Le PIB et le robot

Le PIB et le robot

L’évolution du PIB, que l’on appelle communément croissance – même lorsqu’elle est négative – mesure-t-elle efficacement le progrès d’une société ? Voilà longtemps que les économistes ont admis les carences de cet indicateur pour étalonner le bien-être des populations. Et qu’ils ont proposé de nouveaux thermomètres, plus ou moins séduisants, plus ou moins sophistiqués, plus ou moins ésotériques, mais tous relégués sur l’étagère des curiosités. Produire toujours plus de richesses demeure l’objectif pressant de l’ensemble des nations, qui redoutent comme la peste la survenance d’une récession. Pour de solides motifs : un tel scénario délabre les comptes publics, déjà mis à mal par de longues pratiques de gestion irresponsable, surtout dans les pays anciennement dits riches. Si bien que toute politique vise à générer à n’importe quel prix une augmentation de la production, dans une fuite en avant que chacun sait vaine, car mécaniquement bornée par l’épuisement des ressources naturelles de la planète et les contraintes environnementales. Mais il n’est pas facile d’abandonner un modèle que l’on sait pourtant condamné : l’actualité en apporte chaque jour la démonstration…

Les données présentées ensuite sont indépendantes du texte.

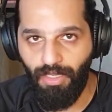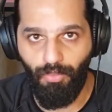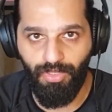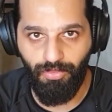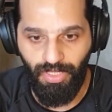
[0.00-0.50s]

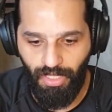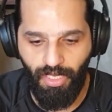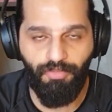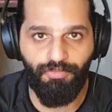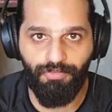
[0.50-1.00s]
what we
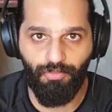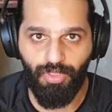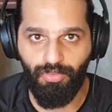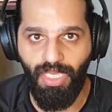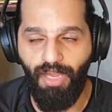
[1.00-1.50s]

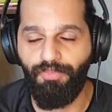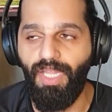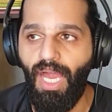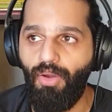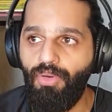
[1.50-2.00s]
have
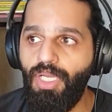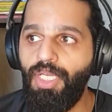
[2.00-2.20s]
now,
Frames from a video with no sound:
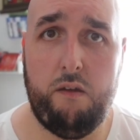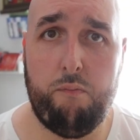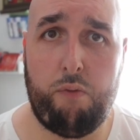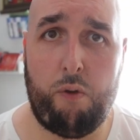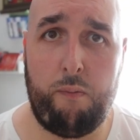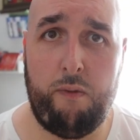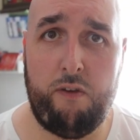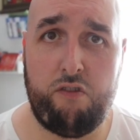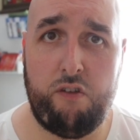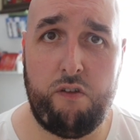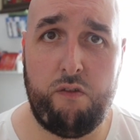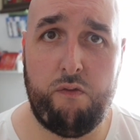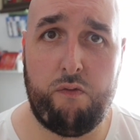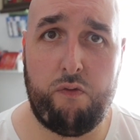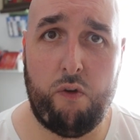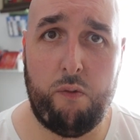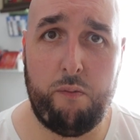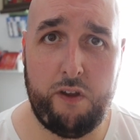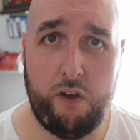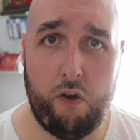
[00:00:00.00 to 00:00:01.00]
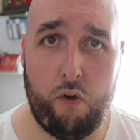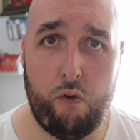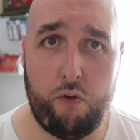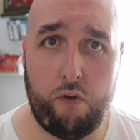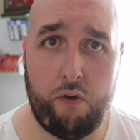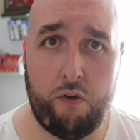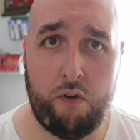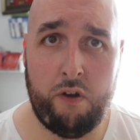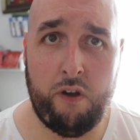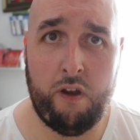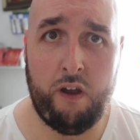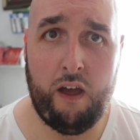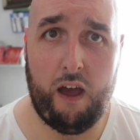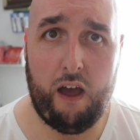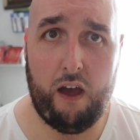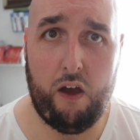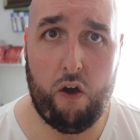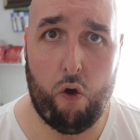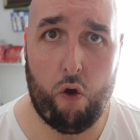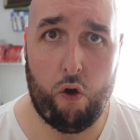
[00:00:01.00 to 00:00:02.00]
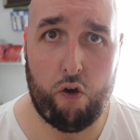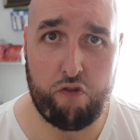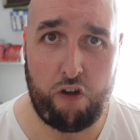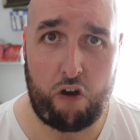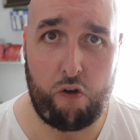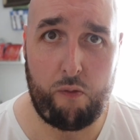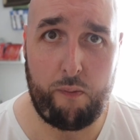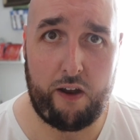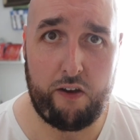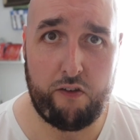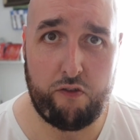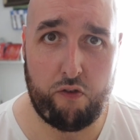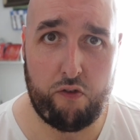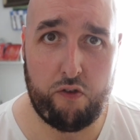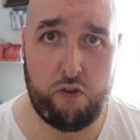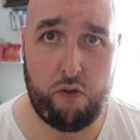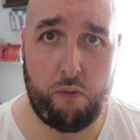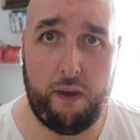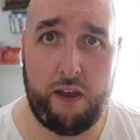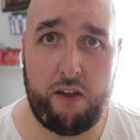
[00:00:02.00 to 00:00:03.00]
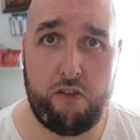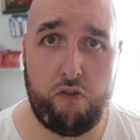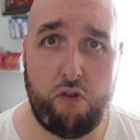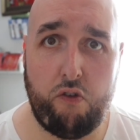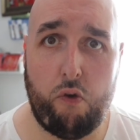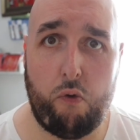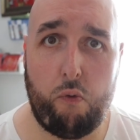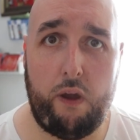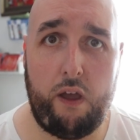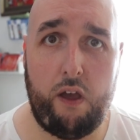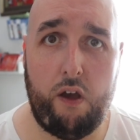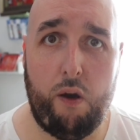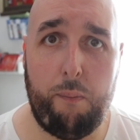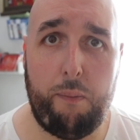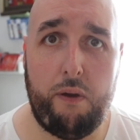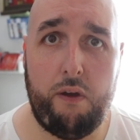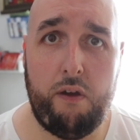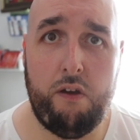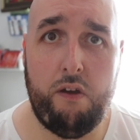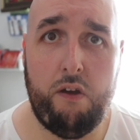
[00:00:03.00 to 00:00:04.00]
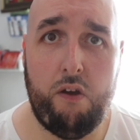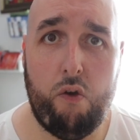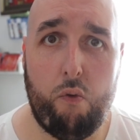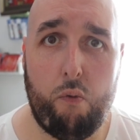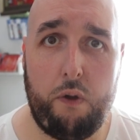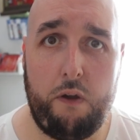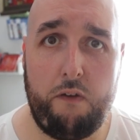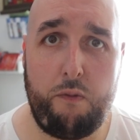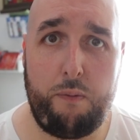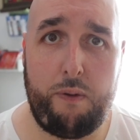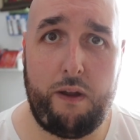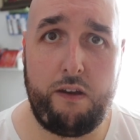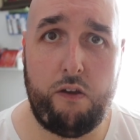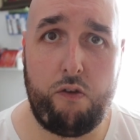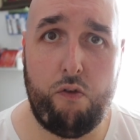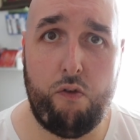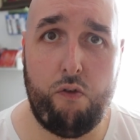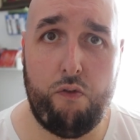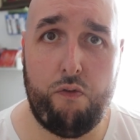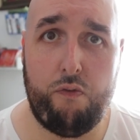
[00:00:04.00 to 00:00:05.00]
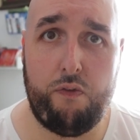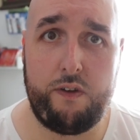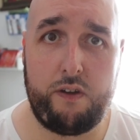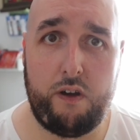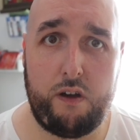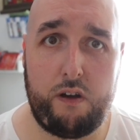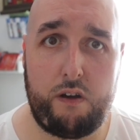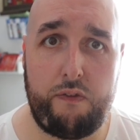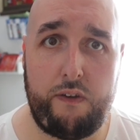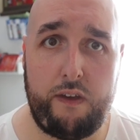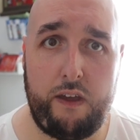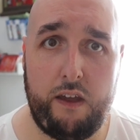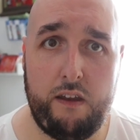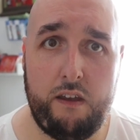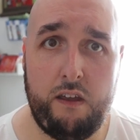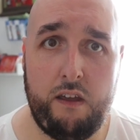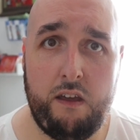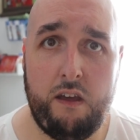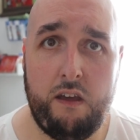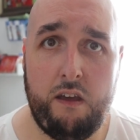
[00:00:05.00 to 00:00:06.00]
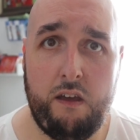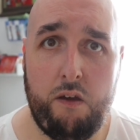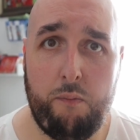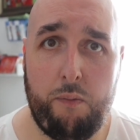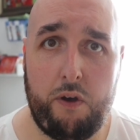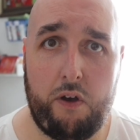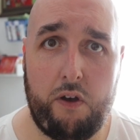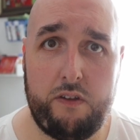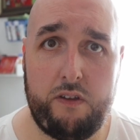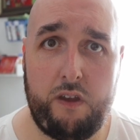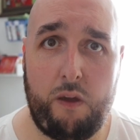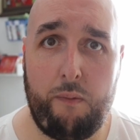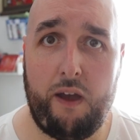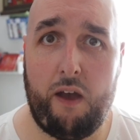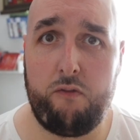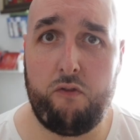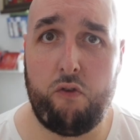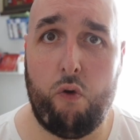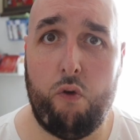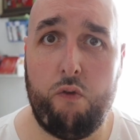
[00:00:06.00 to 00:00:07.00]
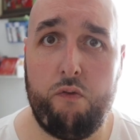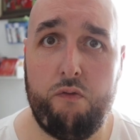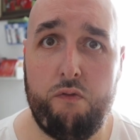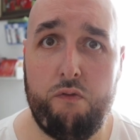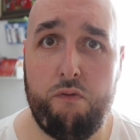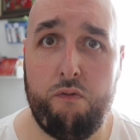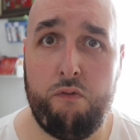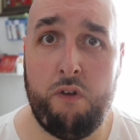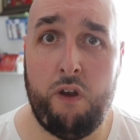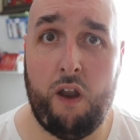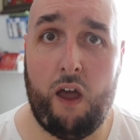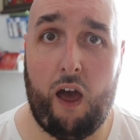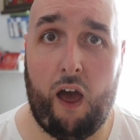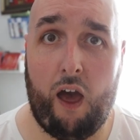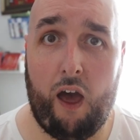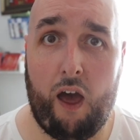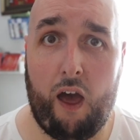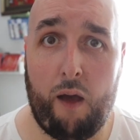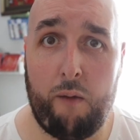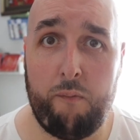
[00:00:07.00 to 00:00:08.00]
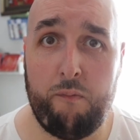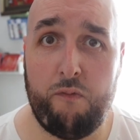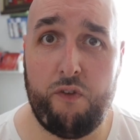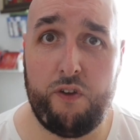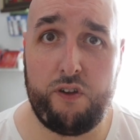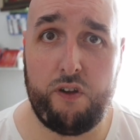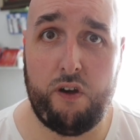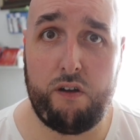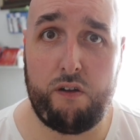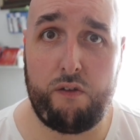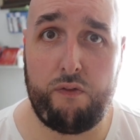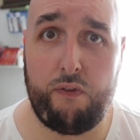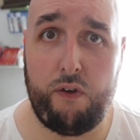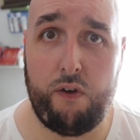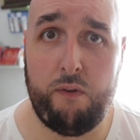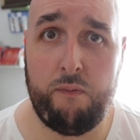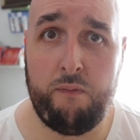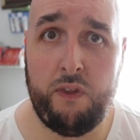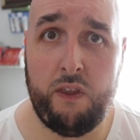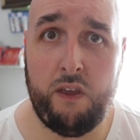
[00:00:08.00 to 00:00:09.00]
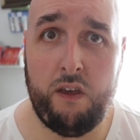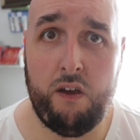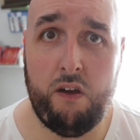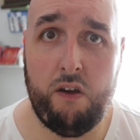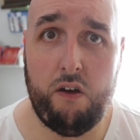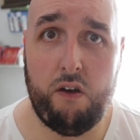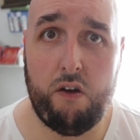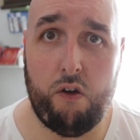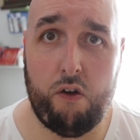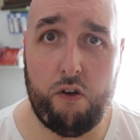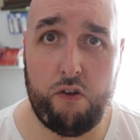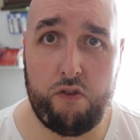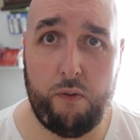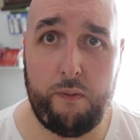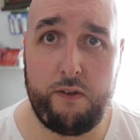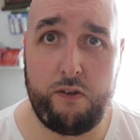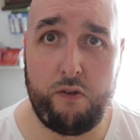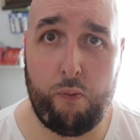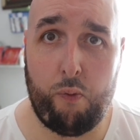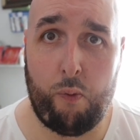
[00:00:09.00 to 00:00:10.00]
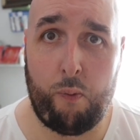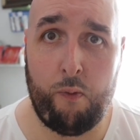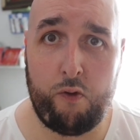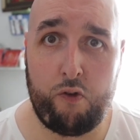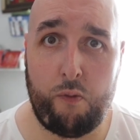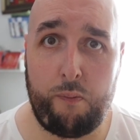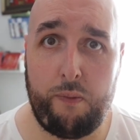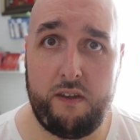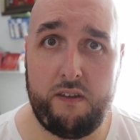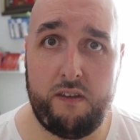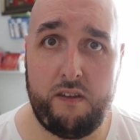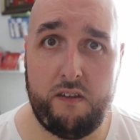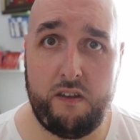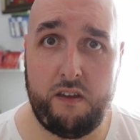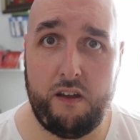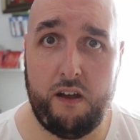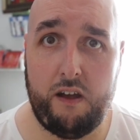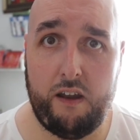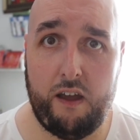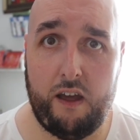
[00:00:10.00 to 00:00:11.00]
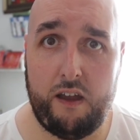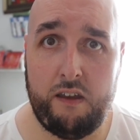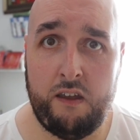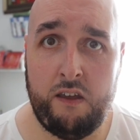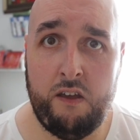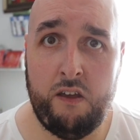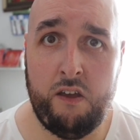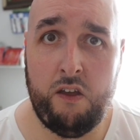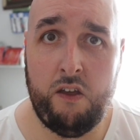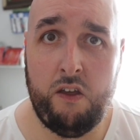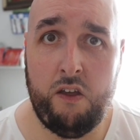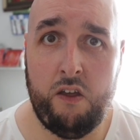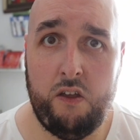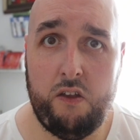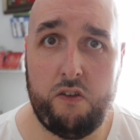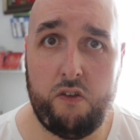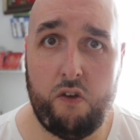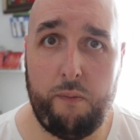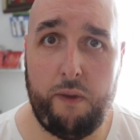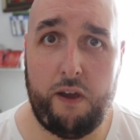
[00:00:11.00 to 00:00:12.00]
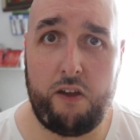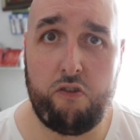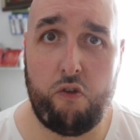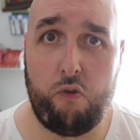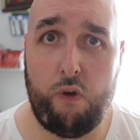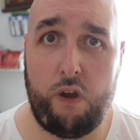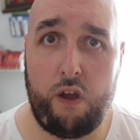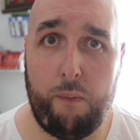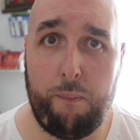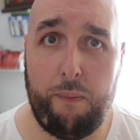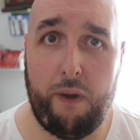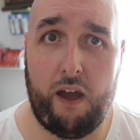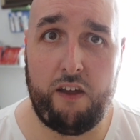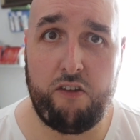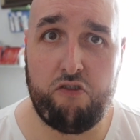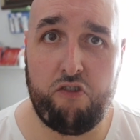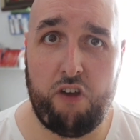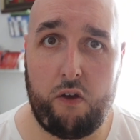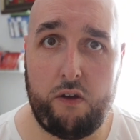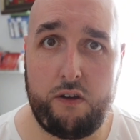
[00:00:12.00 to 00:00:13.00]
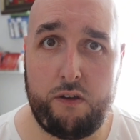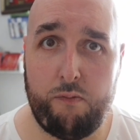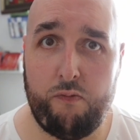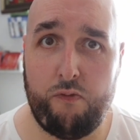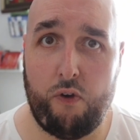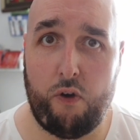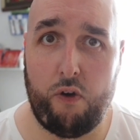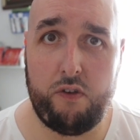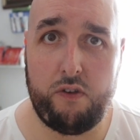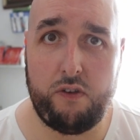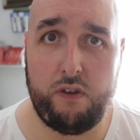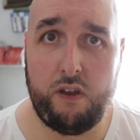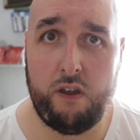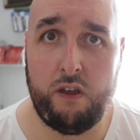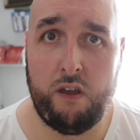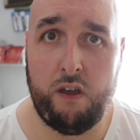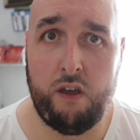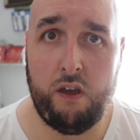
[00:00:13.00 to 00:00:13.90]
permission from the owner or general manager. So make sure you ring up wherever you plan to do photography in, because they might have their own photographer or someone to promote their business and all that. So make sure you ring up and check with them first,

Avec le pragmatisme qui la caractérise, la Chine vient d’expérimenter dans ses provinces un système inédit « d’évaluation de la qualité du PIB ». Qui accorde une large part au développement social et à la gestion gouvernementale. On ne renonce pas au quantitatif que mesure le PIB : l’argent de la production continue de faire le bonheur des comptes nationaux. Mais on introduit officiellement une notation qualitative de cet enrichissement comptable : les Chinois sont en train de réinventer l’économie politique, que nous avons répudiée au profit d’une discipline abusivement nommée science économique. Cette novation leur sera rapidement très utile. Foxconn, le géant taïwanais de composants électroniques (1.2 million de salariés), vient de trouver la parade à une vague de suicides parmi ses effectifs, qui témoigne du climat social dans l’entreprise et ternit sa réputation. D’ici trois ans, c’est-à-dire demain, la firme installera 1 million de robots en remplacement de ses employés. Le PIB s’en trouvera amélioré. Mais les évaluateurs chinois devront répondre à cette question lancinante : est-il plus confortable d’être un esclave de Foxconn ou un chômeur sans le sou ?

La recette du jour

Technologie managériale

Vous êtes fatigué des récriminations incessantes de vos employés. Qui se plaignent d’une pression écrasante et de salaires chétifs. Ne délocalisez pas : c’est une option politiquement incorrecte. Vendez plutôt votre entreprise aux Chinois. Ils sont moins patients que vous et remplaceront les salariés par des robots. Apprenez alors le mandarin et montez un syndicat pour automates.